『三期生の夕張さんとコラボですか、初耳ですが』
「はい……昨日の生配信を見てたらしくて、コメント欄にそんなことを」
『……コメントで、ということは。ある程度視聴者にも伝わってしまったと?』
「そうです。一応その場では了承せず、考えさせてほしいと返したんですが……」
『そうですか、助かります。……申し訳ありません、すぐにでも頷きたかったでしょうに』
「いやそんなことっ……は、あるんですけど。僕としても、出来る限り事務所に迷惑はかけたくないので……」
G・IMODのソロクリア配信を成し遂げた翌日、俺は事務所のマネージャーに夕張ユラちゃんからコラボの打診があった旨の報告をしていた。使ってるのは通話用のPCフリーソフト。これならメモしながら話せて便利だ。
一期生、三期生ともに専属のマネージャーがついてるVSだけど、俺にはそれが居ない。二期生の担当を予定していた人が三期生についてるんだよね。では相手がどういう立場なのかと言えば、VSプロジェクトの統括マネージャー様だ。つまりVSのボス。
例えば所属のVが何らかの企画を希望した場合、まず相談を受けた担当マネージャーが吟味し、さらに上の統括マネージャーが可否を判断する。でも俺にはそのエスカレーションが無いので、こうして直接お伺いを立てにゃならんのだ。
やり取りの上では向こうの腰が低い気がするけど、それは俺がセルフマネジメントせざるを得ない状況を詫びてのことであり、本来なら直接連絡を取り合えるような間柄じゃない。ぶっちゃけ緊張しますハイ。

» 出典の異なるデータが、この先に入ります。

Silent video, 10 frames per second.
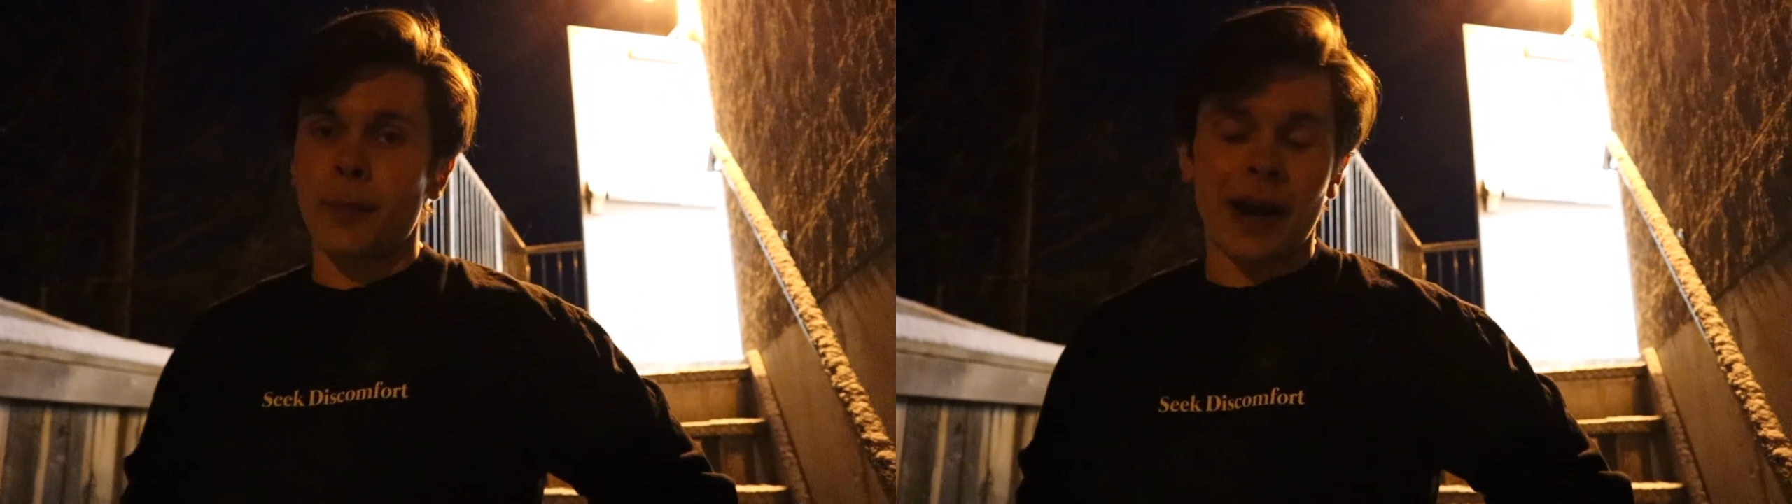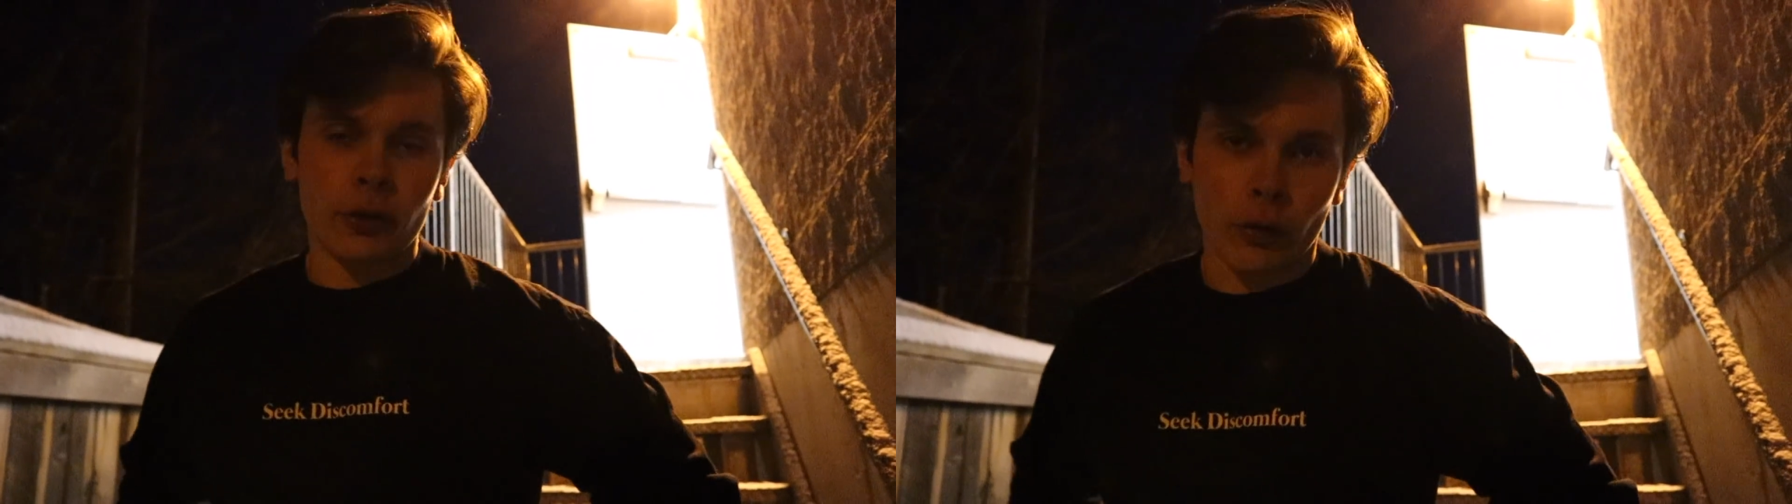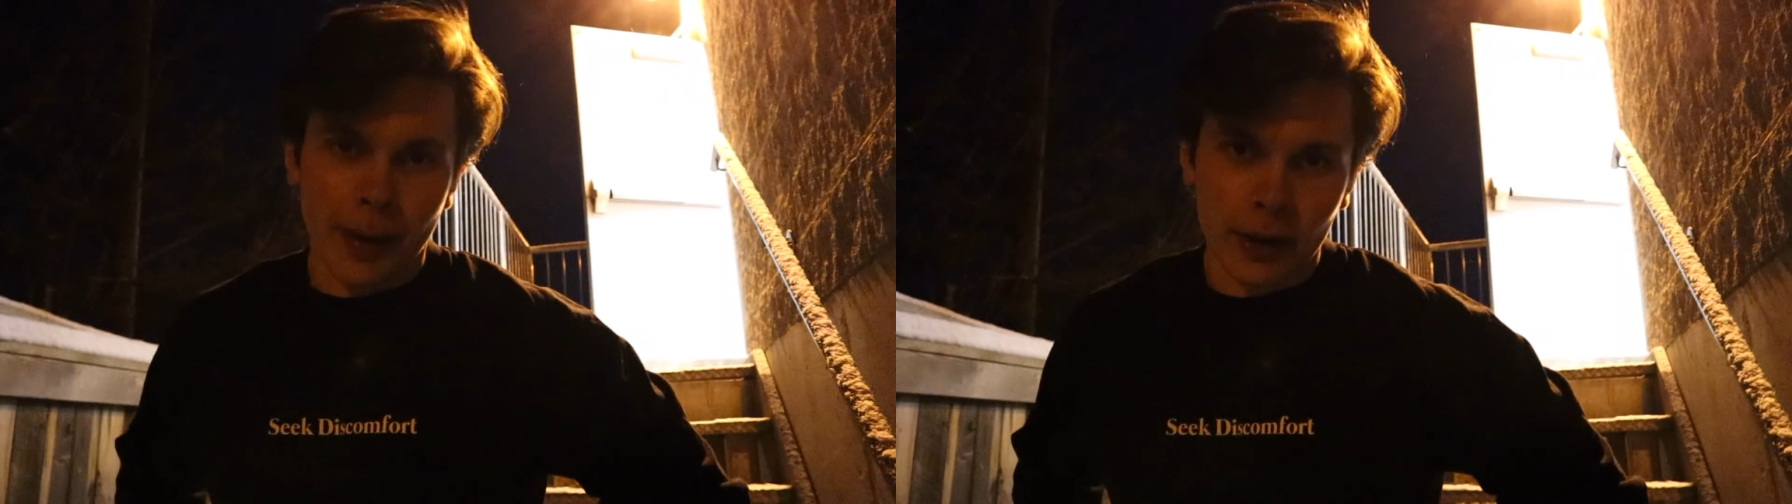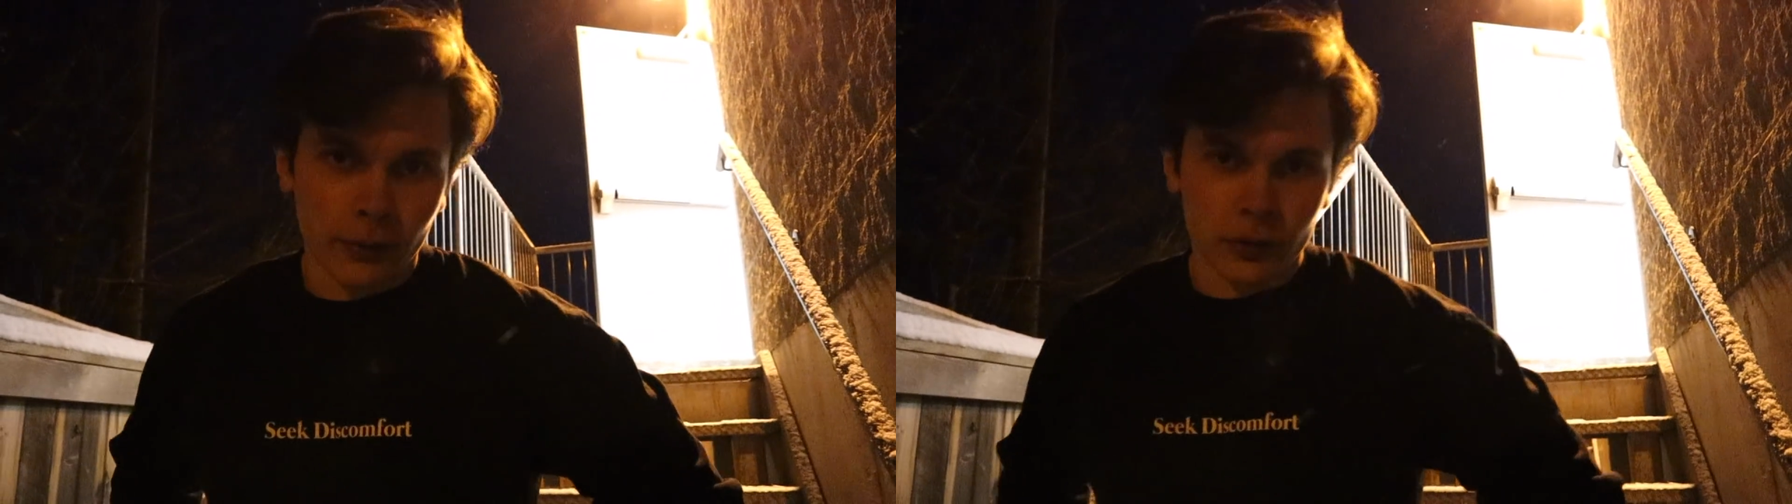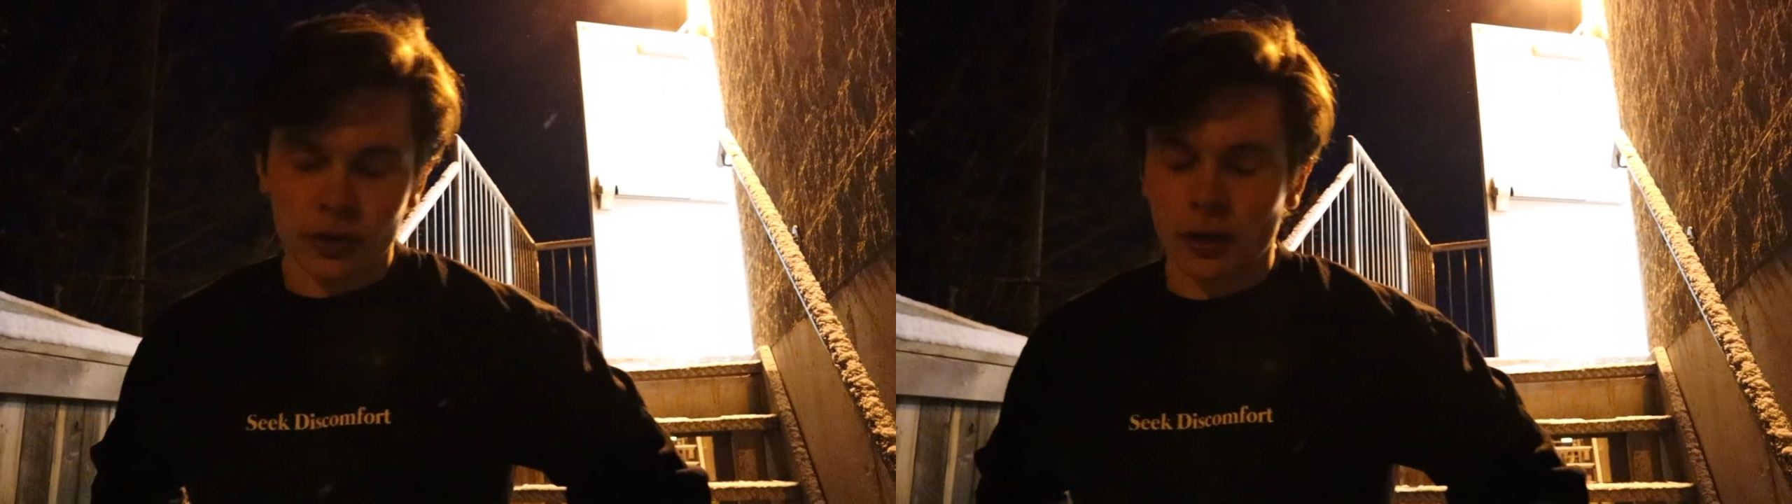mind over matter
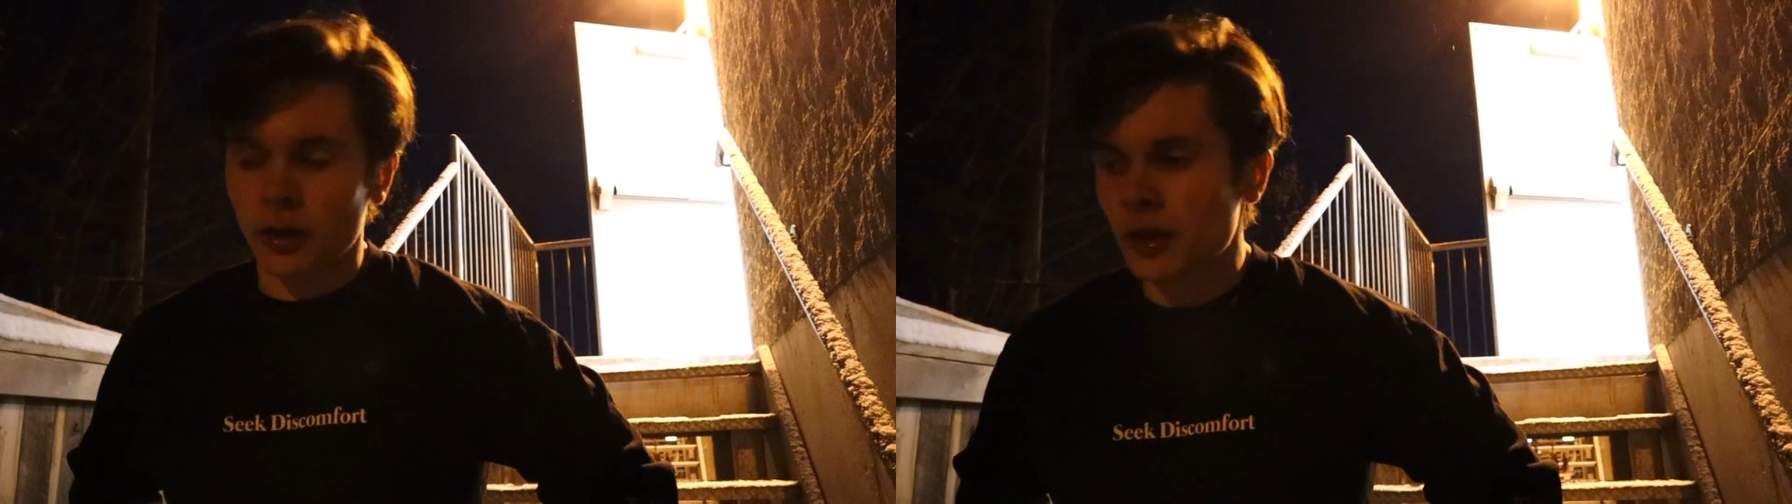for sure.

『そうですね……ヒビキ君は、まだ収益化こそしていませんがその申請自体は通っています。収益化記念配信のタイミングでコラボしましょうか』
「えっ……いいんですか?」
『はい。貴方はこちらが求める以上に慎重な言動を心がけてくれていますから。それに報いたいという気持ちは我々にもあるのですよ』
「あ、ありがとうございます」
なんかそういうことになった。燃えるのが怖かったからそうしていただけとは言え、清く正しく活動するもんだね!
『打ち合わせや配信日の調整はこちらで行います。さしあたって気になることはありますか?』
「えぇと、そうですね……すでにアーカイブとしてチャンネルに上がってる動画なんですが、権利関係に問題が無いかとか改めて確認をお願いすることは可能でしょうか……?」
『問題ありませんよ、専門のスタッフに話を通しておきます。……事務所への配慮には感謝しますが、もう少し気軽に活動しても良いんですよ?』
差し出がましいとは思ったが収益化にあたっての懸念を話すと、ボスはどこか揶揄うように言ってきた。やべ、生意気言い過ぎただろうか。
「はは……今、事務所に所属している男性Vと言えば僕だけですし。僕の行動が、今後生まれるかもしれない他の男性Vの活動に影響すると思うと、やっぱり色々考えてしまいますね」
『お察しします。ですが、
「きょっ、恐縮です!」
お偉いさんに認められているのは素直に嬉しいが、それはそれで別のプレッシャーがあるぞ……。そんな思いが出てしまったか、裏返った俺の声にボスは電話の向こうでクスクス笑っていた。
『とりあえず、コラボの件は了解しました。諸々スケジュールを組み次第改めて連絡します。そう時間はかからないかと思いますので、その間は生配信はしないようお願いします。コメントでコラボについて言及をされると返しに困るでしょう?』
「ですね、ご連絡いただくまで大人しくしておきます。お気遣い痛み入ります」
多くはないボキャブラリーから小難しい言葉を弄した俺を、やはり可笑しそうに笑ってから、ボスは通話を切る。こうして、なし崩し的にではあったけど、俺の初コラボが決定したのであった。
…………燃えないといいなぁ……。